Die US-Industrie ist mit etwas weniger Schwung ins Frühjahrsquartal gestartet. Der Einkaufsmanagerindex sank im April um 1,0 Zähler auf 50,8 Punkte. Bauausgaben der Regierung haben die Industrie vor einem deutlicheren Rückwärtsgang noch bewahrt.

Mit 50.8 Punkten liegt das Barometer zwar noch über der Wachstumsschwelle von 50 Zählern. Doch der Rückgang um einen Punkt ist deutlich.
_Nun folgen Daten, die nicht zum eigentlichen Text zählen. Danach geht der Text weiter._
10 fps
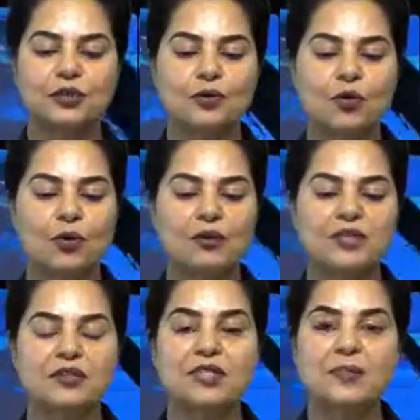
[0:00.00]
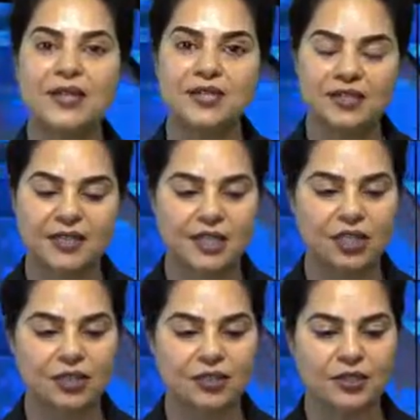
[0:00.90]
who always respected
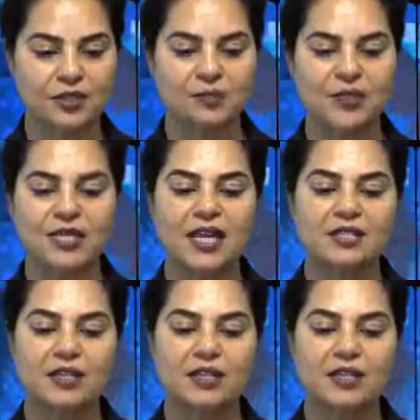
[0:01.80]
teachers." Besides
Von Reuters befragte Ökonomen hatten mit einem geringeren Rückgang auf 51,4 Punkte gerechnet. „Der Index enttäuscht leicht“, sagte Helaba-Ökonom Ralf Umlauf. „Die Hoffnungen auf eine deutliche konjunkturelle Belebung ruhen weiterhin auf dem Dienstleistungsgewerbe.“

Im ersten Quartal bekam die weltgrößte Volkswirtschaft den starken Dollar und Probleme der Schwellenländer zu spüren und wuchs nur mit einer Jahresrate von 0,5 Prozent. Entsprechend versuchte der Staat mit der Bauindustrie die Wirtschaft zu stützen.
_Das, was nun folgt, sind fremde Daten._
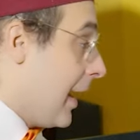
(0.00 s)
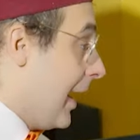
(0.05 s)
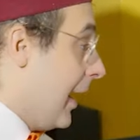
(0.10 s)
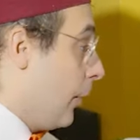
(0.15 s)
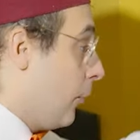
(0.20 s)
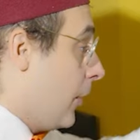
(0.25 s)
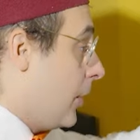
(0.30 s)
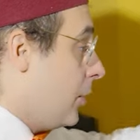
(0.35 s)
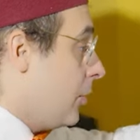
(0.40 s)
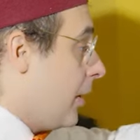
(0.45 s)

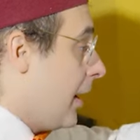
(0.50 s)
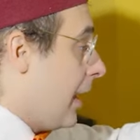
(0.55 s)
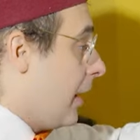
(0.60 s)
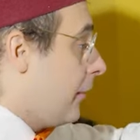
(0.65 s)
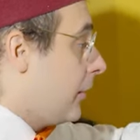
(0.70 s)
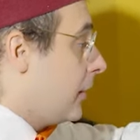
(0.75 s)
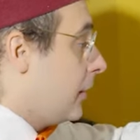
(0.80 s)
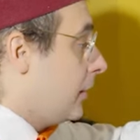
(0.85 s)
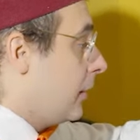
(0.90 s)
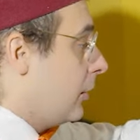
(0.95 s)
And when you
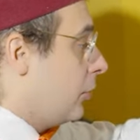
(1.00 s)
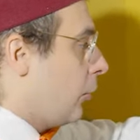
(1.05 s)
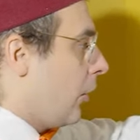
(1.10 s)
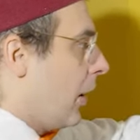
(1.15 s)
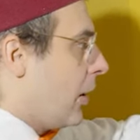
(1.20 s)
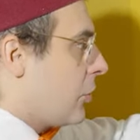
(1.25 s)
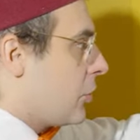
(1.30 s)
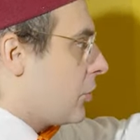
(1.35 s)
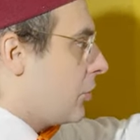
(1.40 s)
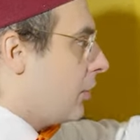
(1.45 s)
have this
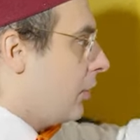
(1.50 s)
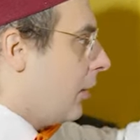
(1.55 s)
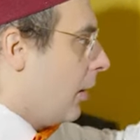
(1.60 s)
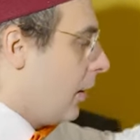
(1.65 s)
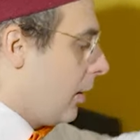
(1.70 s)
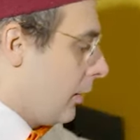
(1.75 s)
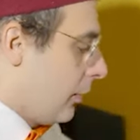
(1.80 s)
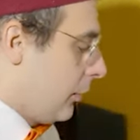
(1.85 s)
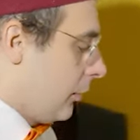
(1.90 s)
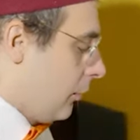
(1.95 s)

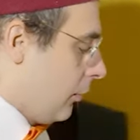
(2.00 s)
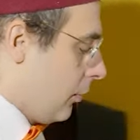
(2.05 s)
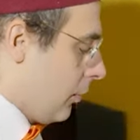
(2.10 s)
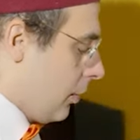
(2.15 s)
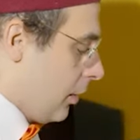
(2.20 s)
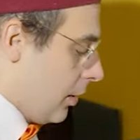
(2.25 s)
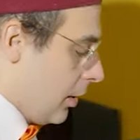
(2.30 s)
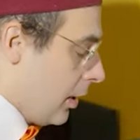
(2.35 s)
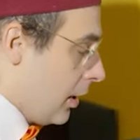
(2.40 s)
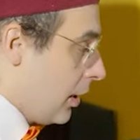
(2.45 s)
situation,
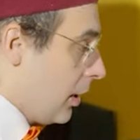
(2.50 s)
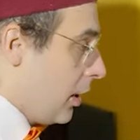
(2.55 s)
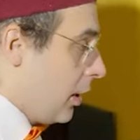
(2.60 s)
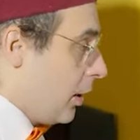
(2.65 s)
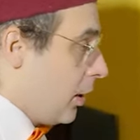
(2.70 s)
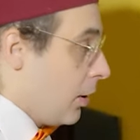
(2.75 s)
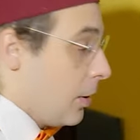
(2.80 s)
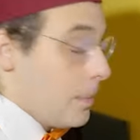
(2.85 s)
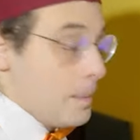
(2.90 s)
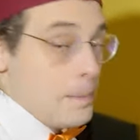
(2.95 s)
so
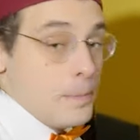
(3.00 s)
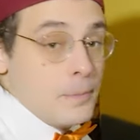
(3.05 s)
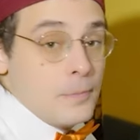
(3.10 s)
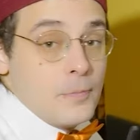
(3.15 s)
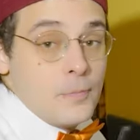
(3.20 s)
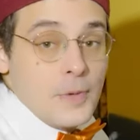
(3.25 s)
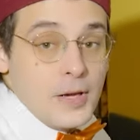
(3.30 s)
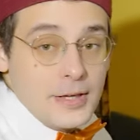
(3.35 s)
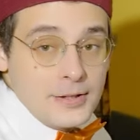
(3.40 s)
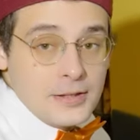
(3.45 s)
in
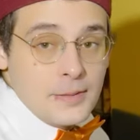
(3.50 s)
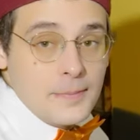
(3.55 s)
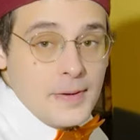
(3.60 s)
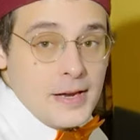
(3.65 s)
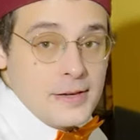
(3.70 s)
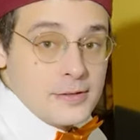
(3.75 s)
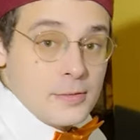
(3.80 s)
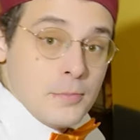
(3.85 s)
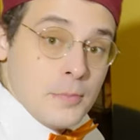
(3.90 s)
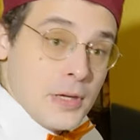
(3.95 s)
the
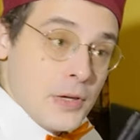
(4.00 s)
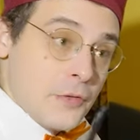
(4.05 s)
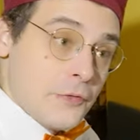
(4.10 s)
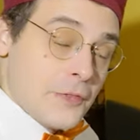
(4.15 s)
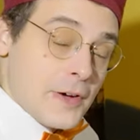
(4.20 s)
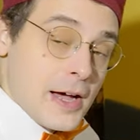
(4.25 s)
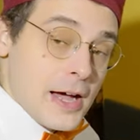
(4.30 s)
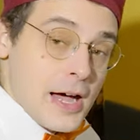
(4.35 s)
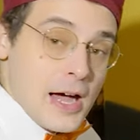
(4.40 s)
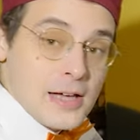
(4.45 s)
bass, Mi
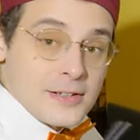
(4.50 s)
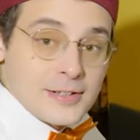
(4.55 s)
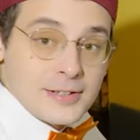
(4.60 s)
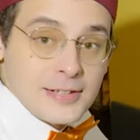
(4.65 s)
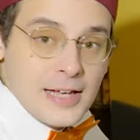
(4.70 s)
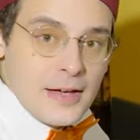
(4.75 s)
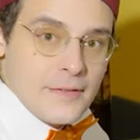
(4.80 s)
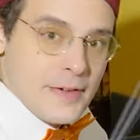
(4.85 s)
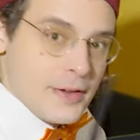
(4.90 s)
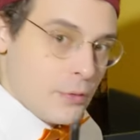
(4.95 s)
Fa,
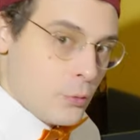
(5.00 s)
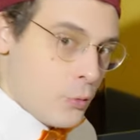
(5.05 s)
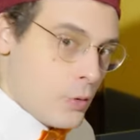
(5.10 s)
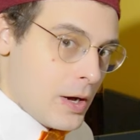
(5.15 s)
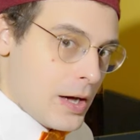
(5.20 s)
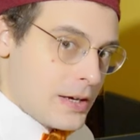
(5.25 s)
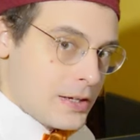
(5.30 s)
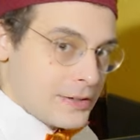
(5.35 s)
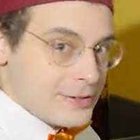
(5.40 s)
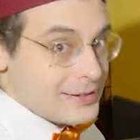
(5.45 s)

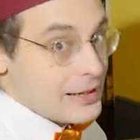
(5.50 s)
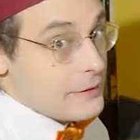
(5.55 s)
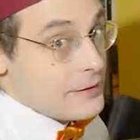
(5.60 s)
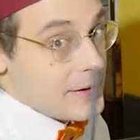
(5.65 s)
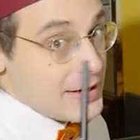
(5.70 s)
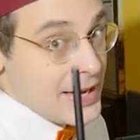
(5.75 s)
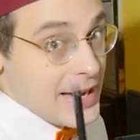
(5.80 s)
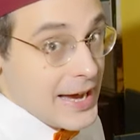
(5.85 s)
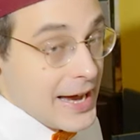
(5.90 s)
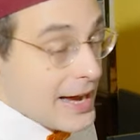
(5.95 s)
7-1,
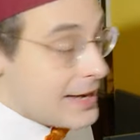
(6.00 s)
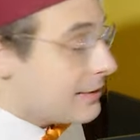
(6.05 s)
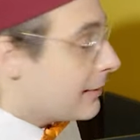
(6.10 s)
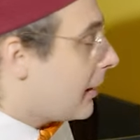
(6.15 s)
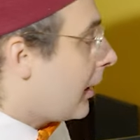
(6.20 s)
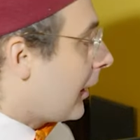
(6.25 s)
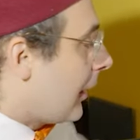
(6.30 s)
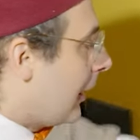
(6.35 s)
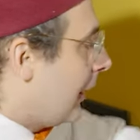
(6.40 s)
7-8.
Die Bauausgaben in den USA sind im März auf das höchste Niveau seit rund achteinhalb Jahren gestiegen. Sie kletterten um 0,3 Prozent auf einen auf das Jahr hochgerechneten Wert von 1,14 Billionen Dollar, wie das Handelsministerium am Montag mitteilte. Von Reuters befragte Experten hatten ein Plus von 0,5 Prozent erwartet. Im Februar hatte es nach revidierten Daten einen Anstieg von 1,0 Prozent gegeben.